Aras enfrenta uma crise interna no Ministério Público Federal desde que requisitou o compartilhamento de informações com a cúpula da Procuradoria-Geral da República de informações das forças-tarefa da Operação Lava Jato. Diante da resistência das forças-tarefa, Aras recorreu ao Supremo Tribunal Federal e obteve acesso a todas as informações produzidas pelas forças-tarefa. Na última terça-feira (28), durante uma transmissão pela internet, Aras afirmou que é necessário “corrigir rumos” para que o “lavajatismo não perdure”.
Segundo o texto da carta, Aras, “com o peso da autoridade do cargo, e invocando o pretexto de ‘corrigir rumos ante desvios das forças-tarefas’, fez graves afirmações em relação ao funcionamento do Ministério Público Federal, em debate com grupo de Advogados, na noite do dia 28 de julho último”.
“Há que se fazer a devida distinção entre crítica e desconstrução. E um líder sabe diferenciar, assim como bem sabem os demais protagonistas e observadores da história. A crítica saudável ilumina caminhos, principalmente em tempos difíceis, renovando energias em busca de melhores estratégias de exercício funcional. Um real propósito de “correção de rumos” pressupõe espírito construtivo e empenho na promoção do bem e do fortalecimento da Instituição, gerando coragem, otimismo e esperança. Não é essa a percepção que se tem do posicionamento adotado pelo Procurador-Geral da República”, afirmam os procuradores na carta.
Aras contesta
Após a leitura da carta, o procurador-geral Augusto Aras contestou as críticas.
“A vida exige coragem, e coragem não me falta para responder a cada colega”, afirmou. “Não tenho medo de enfrentar o argumento. Não tenho receio de desagradar. Dessa forma, quero deixar claro, que os meus propósitos são os mesmos de sempre: servir o MP com a dignidade do cargo”, disse.

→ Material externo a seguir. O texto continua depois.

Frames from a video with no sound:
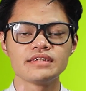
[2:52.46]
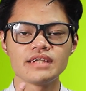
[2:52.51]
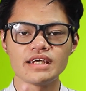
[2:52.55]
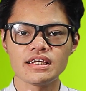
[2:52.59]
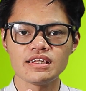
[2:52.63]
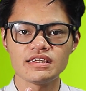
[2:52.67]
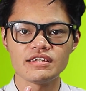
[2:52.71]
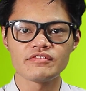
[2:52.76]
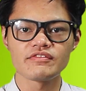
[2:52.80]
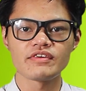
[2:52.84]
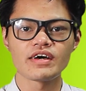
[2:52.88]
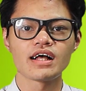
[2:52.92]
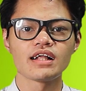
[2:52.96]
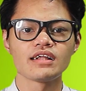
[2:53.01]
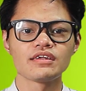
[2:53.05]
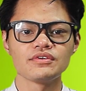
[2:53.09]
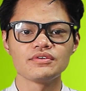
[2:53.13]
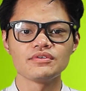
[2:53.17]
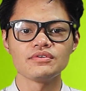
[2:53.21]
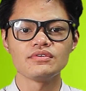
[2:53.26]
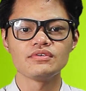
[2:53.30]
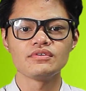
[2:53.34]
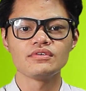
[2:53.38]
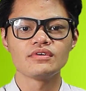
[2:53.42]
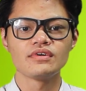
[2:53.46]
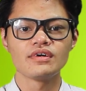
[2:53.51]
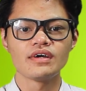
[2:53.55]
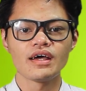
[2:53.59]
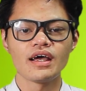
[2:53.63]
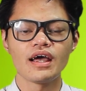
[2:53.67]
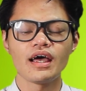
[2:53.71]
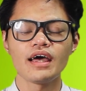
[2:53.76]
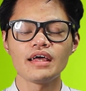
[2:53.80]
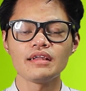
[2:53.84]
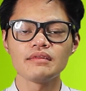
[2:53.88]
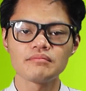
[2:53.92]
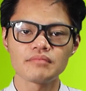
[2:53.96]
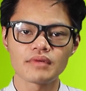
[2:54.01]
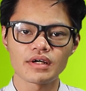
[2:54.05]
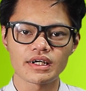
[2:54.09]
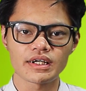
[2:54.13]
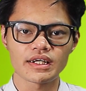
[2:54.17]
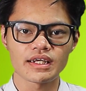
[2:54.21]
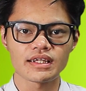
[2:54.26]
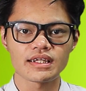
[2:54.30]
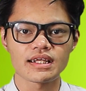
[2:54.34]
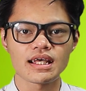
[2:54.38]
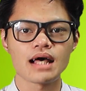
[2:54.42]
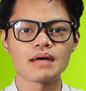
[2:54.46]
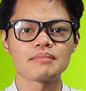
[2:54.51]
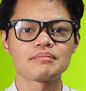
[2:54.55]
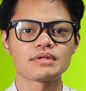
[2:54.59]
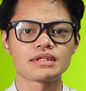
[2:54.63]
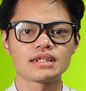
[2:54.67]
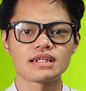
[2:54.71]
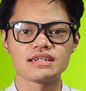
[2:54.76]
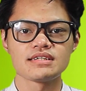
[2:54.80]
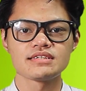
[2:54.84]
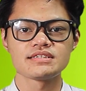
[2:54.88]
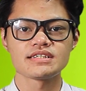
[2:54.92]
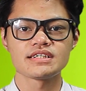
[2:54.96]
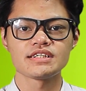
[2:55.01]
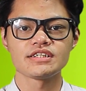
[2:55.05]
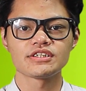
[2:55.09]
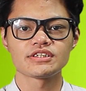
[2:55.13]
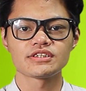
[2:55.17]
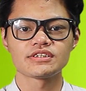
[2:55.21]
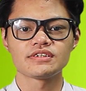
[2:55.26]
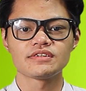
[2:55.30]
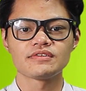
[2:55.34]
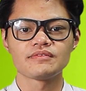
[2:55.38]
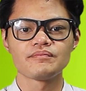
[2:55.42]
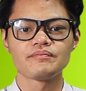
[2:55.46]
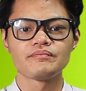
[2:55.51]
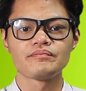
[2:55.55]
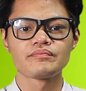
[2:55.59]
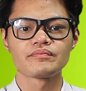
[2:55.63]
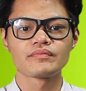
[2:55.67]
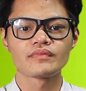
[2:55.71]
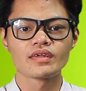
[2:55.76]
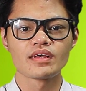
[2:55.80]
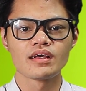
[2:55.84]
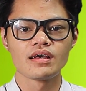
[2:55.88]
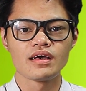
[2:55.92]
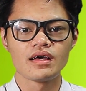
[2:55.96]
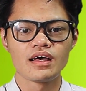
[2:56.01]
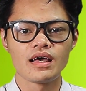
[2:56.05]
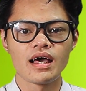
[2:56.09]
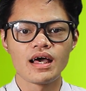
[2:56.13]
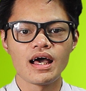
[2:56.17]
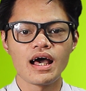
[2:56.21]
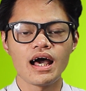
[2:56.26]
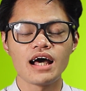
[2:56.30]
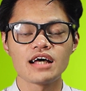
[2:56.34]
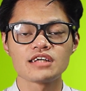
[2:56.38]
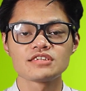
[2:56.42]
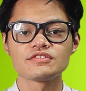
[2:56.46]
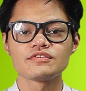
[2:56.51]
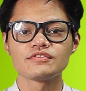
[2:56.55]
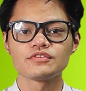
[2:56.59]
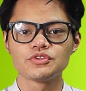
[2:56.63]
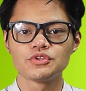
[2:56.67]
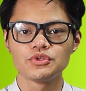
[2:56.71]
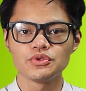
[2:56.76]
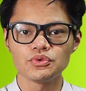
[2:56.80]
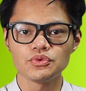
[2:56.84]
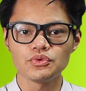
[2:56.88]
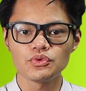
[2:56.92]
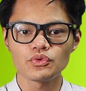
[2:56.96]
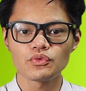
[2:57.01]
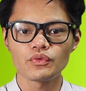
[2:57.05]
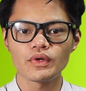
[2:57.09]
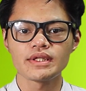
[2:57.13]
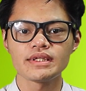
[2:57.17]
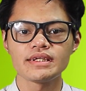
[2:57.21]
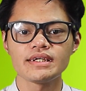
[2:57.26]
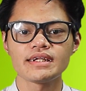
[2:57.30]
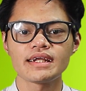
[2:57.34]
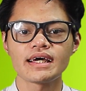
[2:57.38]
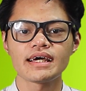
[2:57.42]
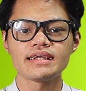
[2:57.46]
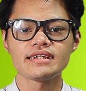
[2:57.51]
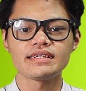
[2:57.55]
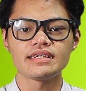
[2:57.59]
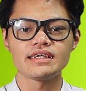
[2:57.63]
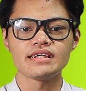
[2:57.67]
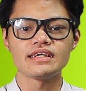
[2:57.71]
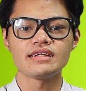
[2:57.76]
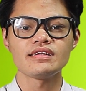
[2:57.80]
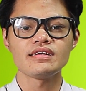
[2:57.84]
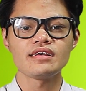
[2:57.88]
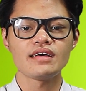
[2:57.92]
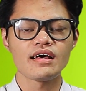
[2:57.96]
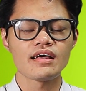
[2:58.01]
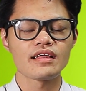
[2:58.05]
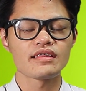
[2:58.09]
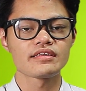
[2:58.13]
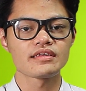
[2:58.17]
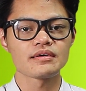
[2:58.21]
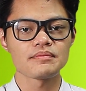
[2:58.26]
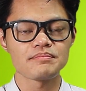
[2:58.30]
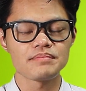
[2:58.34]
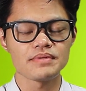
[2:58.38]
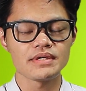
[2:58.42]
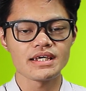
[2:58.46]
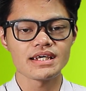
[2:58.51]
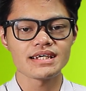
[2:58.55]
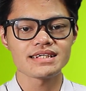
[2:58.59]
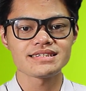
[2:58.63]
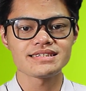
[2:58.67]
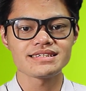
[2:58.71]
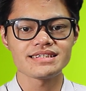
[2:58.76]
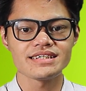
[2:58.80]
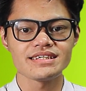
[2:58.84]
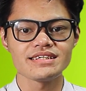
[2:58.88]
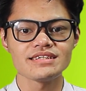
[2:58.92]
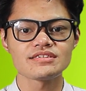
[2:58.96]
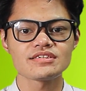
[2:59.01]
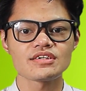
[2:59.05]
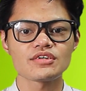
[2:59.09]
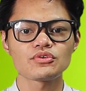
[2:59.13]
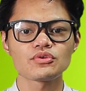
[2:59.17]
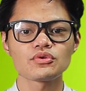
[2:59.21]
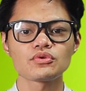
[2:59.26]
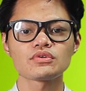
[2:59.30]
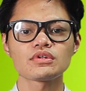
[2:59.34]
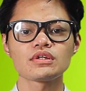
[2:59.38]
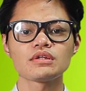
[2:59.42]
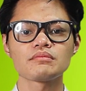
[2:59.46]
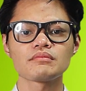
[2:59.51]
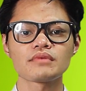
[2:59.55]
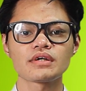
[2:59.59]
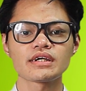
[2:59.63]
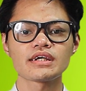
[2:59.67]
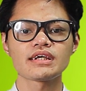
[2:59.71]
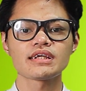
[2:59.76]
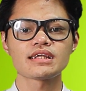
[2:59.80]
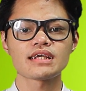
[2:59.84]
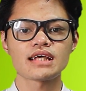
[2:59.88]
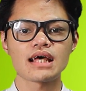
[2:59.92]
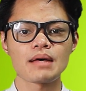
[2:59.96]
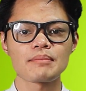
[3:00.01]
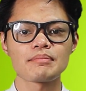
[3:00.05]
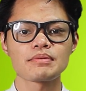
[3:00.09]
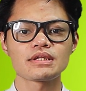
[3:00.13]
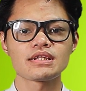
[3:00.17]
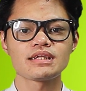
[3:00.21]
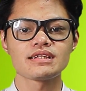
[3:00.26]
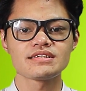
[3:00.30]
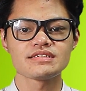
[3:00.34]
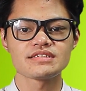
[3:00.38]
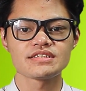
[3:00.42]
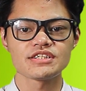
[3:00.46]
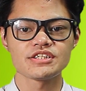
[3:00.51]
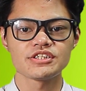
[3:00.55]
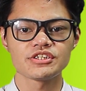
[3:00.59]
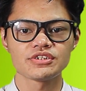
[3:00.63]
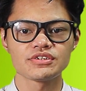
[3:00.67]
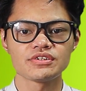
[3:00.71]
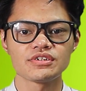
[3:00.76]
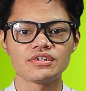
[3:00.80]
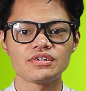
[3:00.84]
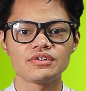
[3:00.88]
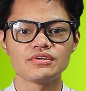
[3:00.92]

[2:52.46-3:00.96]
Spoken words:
daily value, and market capitalization. As of June 2019, the PSE's total market capitalization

Segundo ele, caberá à Corregedoria do MP e ao Conselho Nacional do Ministério Público apurar os episódios referentes às forças-tarefa.

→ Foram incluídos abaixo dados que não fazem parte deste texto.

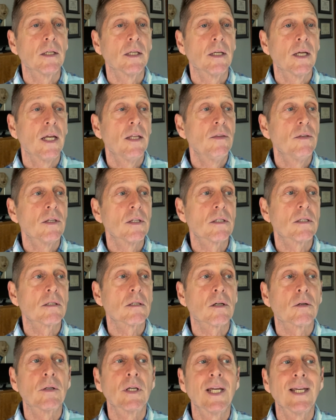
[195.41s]
and this
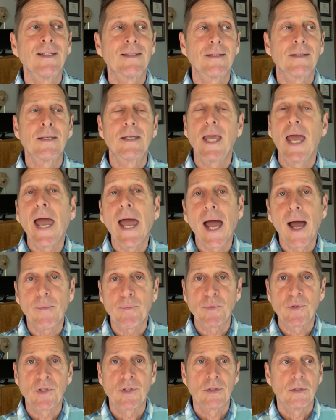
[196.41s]
creates
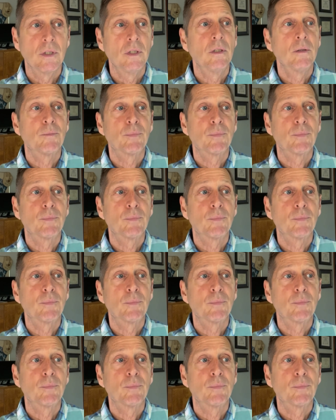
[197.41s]
gaps in the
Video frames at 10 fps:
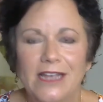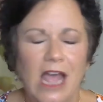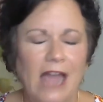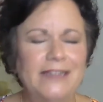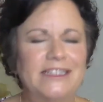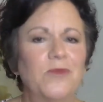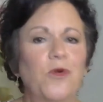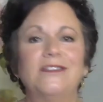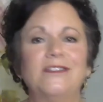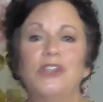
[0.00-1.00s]
I need somewhere mm-hmm.
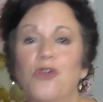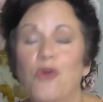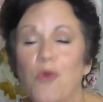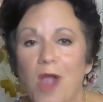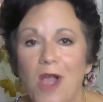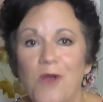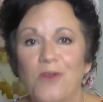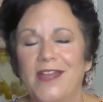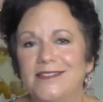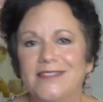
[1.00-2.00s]
else to mm-hmm. grow.
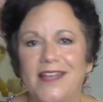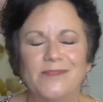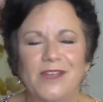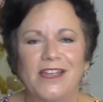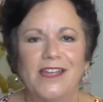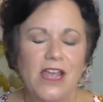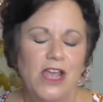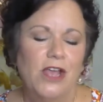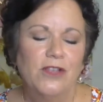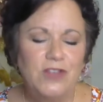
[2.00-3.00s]
That excites me.
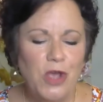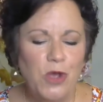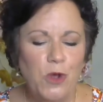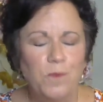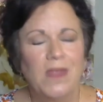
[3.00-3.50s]
So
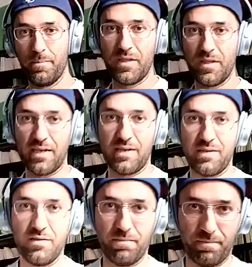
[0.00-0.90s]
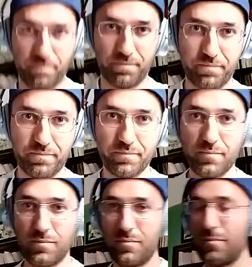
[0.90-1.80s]
And
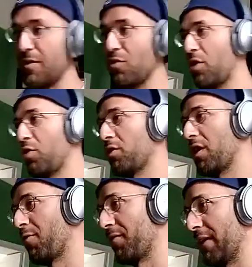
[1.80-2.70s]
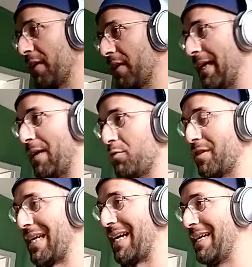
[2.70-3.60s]
so I know the level of geeking out is
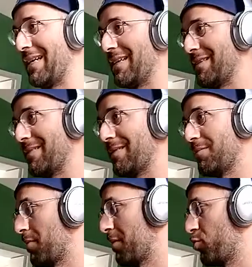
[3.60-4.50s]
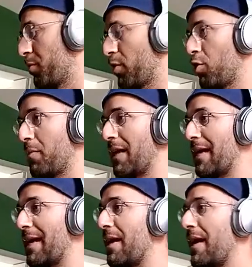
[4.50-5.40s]
high and might be super annoying, but
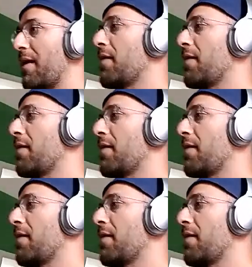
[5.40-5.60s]
again, and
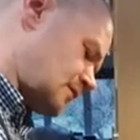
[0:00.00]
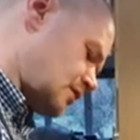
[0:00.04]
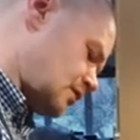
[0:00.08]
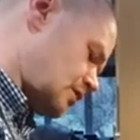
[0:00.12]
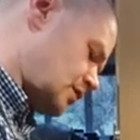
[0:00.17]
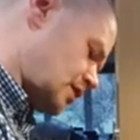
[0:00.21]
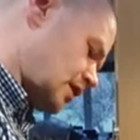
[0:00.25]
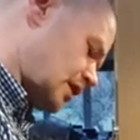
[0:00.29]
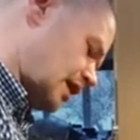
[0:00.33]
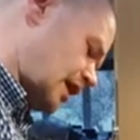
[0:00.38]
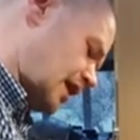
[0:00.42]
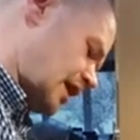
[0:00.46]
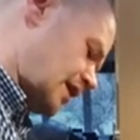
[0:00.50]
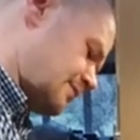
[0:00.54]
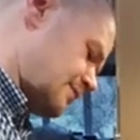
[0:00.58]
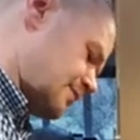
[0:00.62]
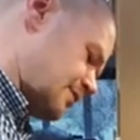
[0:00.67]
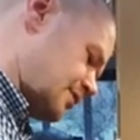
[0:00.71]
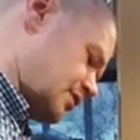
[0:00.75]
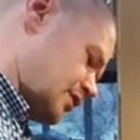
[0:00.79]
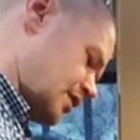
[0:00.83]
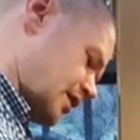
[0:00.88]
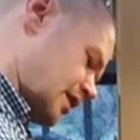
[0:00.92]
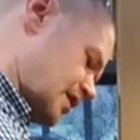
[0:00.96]
can add but
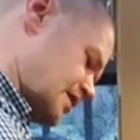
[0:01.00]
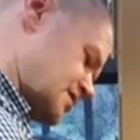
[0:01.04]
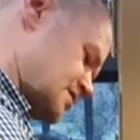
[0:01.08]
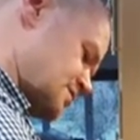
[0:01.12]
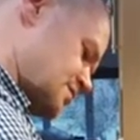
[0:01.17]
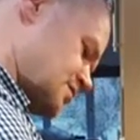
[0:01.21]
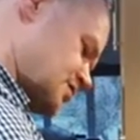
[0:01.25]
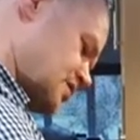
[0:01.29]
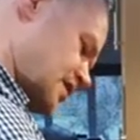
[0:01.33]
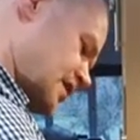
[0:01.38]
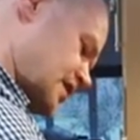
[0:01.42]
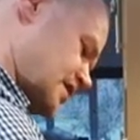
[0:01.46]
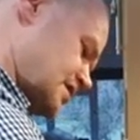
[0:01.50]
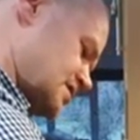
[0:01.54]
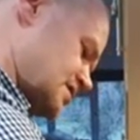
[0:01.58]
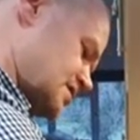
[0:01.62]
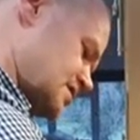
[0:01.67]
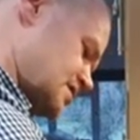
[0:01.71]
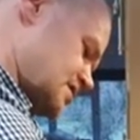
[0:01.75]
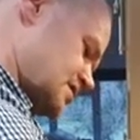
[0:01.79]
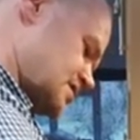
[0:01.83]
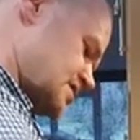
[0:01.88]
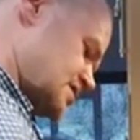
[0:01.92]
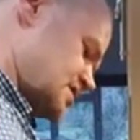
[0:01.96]
you can't subtract,
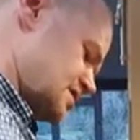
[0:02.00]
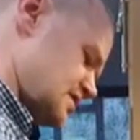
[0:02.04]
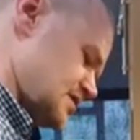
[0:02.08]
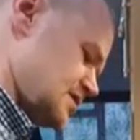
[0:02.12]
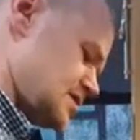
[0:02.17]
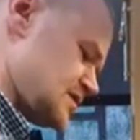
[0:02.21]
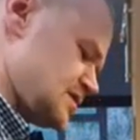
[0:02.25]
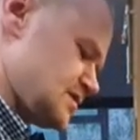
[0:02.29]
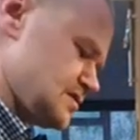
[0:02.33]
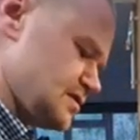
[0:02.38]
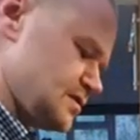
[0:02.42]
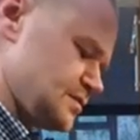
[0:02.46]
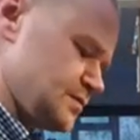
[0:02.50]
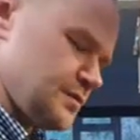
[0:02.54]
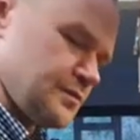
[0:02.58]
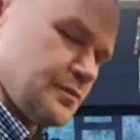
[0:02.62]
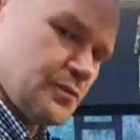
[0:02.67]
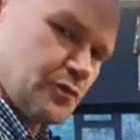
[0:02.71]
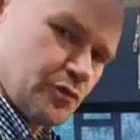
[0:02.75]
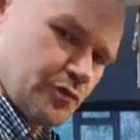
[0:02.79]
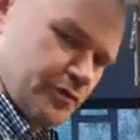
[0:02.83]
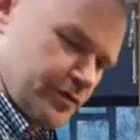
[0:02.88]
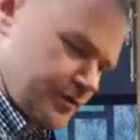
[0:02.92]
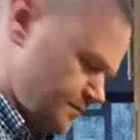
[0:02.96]
so a little bit
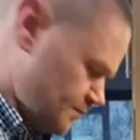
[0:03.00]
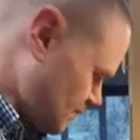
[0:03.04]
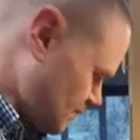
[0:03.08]
more in,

“Não deixarei nada sem resposta. Não preciso de ventríloquo, me escudar em ninguém. Que a corregedora adote as providências para que a situação aqui possa ser esclarecida. Que essa instituição republicana observe a ‘res’ publica, responsabilidade com a coisa pública, não com essa demagogia, com esse anarcossindicalismo”, declarou.

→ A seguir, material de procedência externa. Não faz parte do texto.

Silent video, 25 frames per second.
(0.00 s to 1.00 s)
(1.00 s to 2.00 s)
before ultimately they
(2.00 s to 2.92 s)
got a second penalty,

Ele criticou o subprocurador Nicolao Dino e afirmou que o colega age como “porta-voz” da oposição. “Convidei a todos para participarem da gestão. É muitas vezes mais conveniente ficar na oposição”, declarou.
“Manter o respeito e a dignidade que a carreira exige de cada um de nós. República, democracia, constitucionalismo, legalidade e moralidade, não só administrativa. Moralidade no trato com os colegas, respeitando a dignidade do colega, sem deixar que o gosto amargo de cada um transfira-se para o cotidiano da instituição. Por isso, doutor Nicolao, rejeito seus conselhos e espero que os órgãos oficiais respondam a Vossa Excelência e aos seus liderados”, afirmou.
Íntegra da carta
Leia abaixo a íntegra da carta dos procuradores lida na reunião do Conselho Superior do MP:
CARTA ABERTA AO PROCURADOR-GERAL DA REPÚBLICA
O Procurador-Geral da República, com o peso da autoridade do cargo, e invocando o pretexto de “corrigir rumos ante desvios das forças-tarefas”, fez graves afirmações em relação ao funcionamento do Ministério Público Federal, em debate com grupo de Advogados, na noite do dia 28 de julho último.
Previna-se, desde já, que não se parte, aqui, da premissa de que o MPF esteja imune a críticas. Longe disso! Como Instituição de Estado, o Ministério Público pode e deve ser questionado. É inerente a seu caráter republicano a existência de canais garantidores de responsabilidade, transparência, responsividade e coordenação. Pessoas e instituições também crescem por meio da crítica e da autocrítica. O Ministério Público pode e deve ser constantemente aprimorado. Sendo composto por pessoas – passíveis de acertos e desacertos –, é suscetível ao erro, Daí a previsão legal de mecanismos de controle, revisão e aperfeiçoamento.
Mas há que se fazer a devida distinção entre crítica e desconstrução. E um líder sabe diferenciar, assim como bem sabem os demais protagonistas e observadores da história. A crítica saudável ilumina caminhos, principalmente em tempos difíceis, renovando energias em busca de melhores estratégias de exercício funcional. Um real propósito de “correção de rumos” pressupõe espírito construtivo e empenho na promoção do bem e do fortalecimento da Instituição, gerando coragem, otimismo e esperança.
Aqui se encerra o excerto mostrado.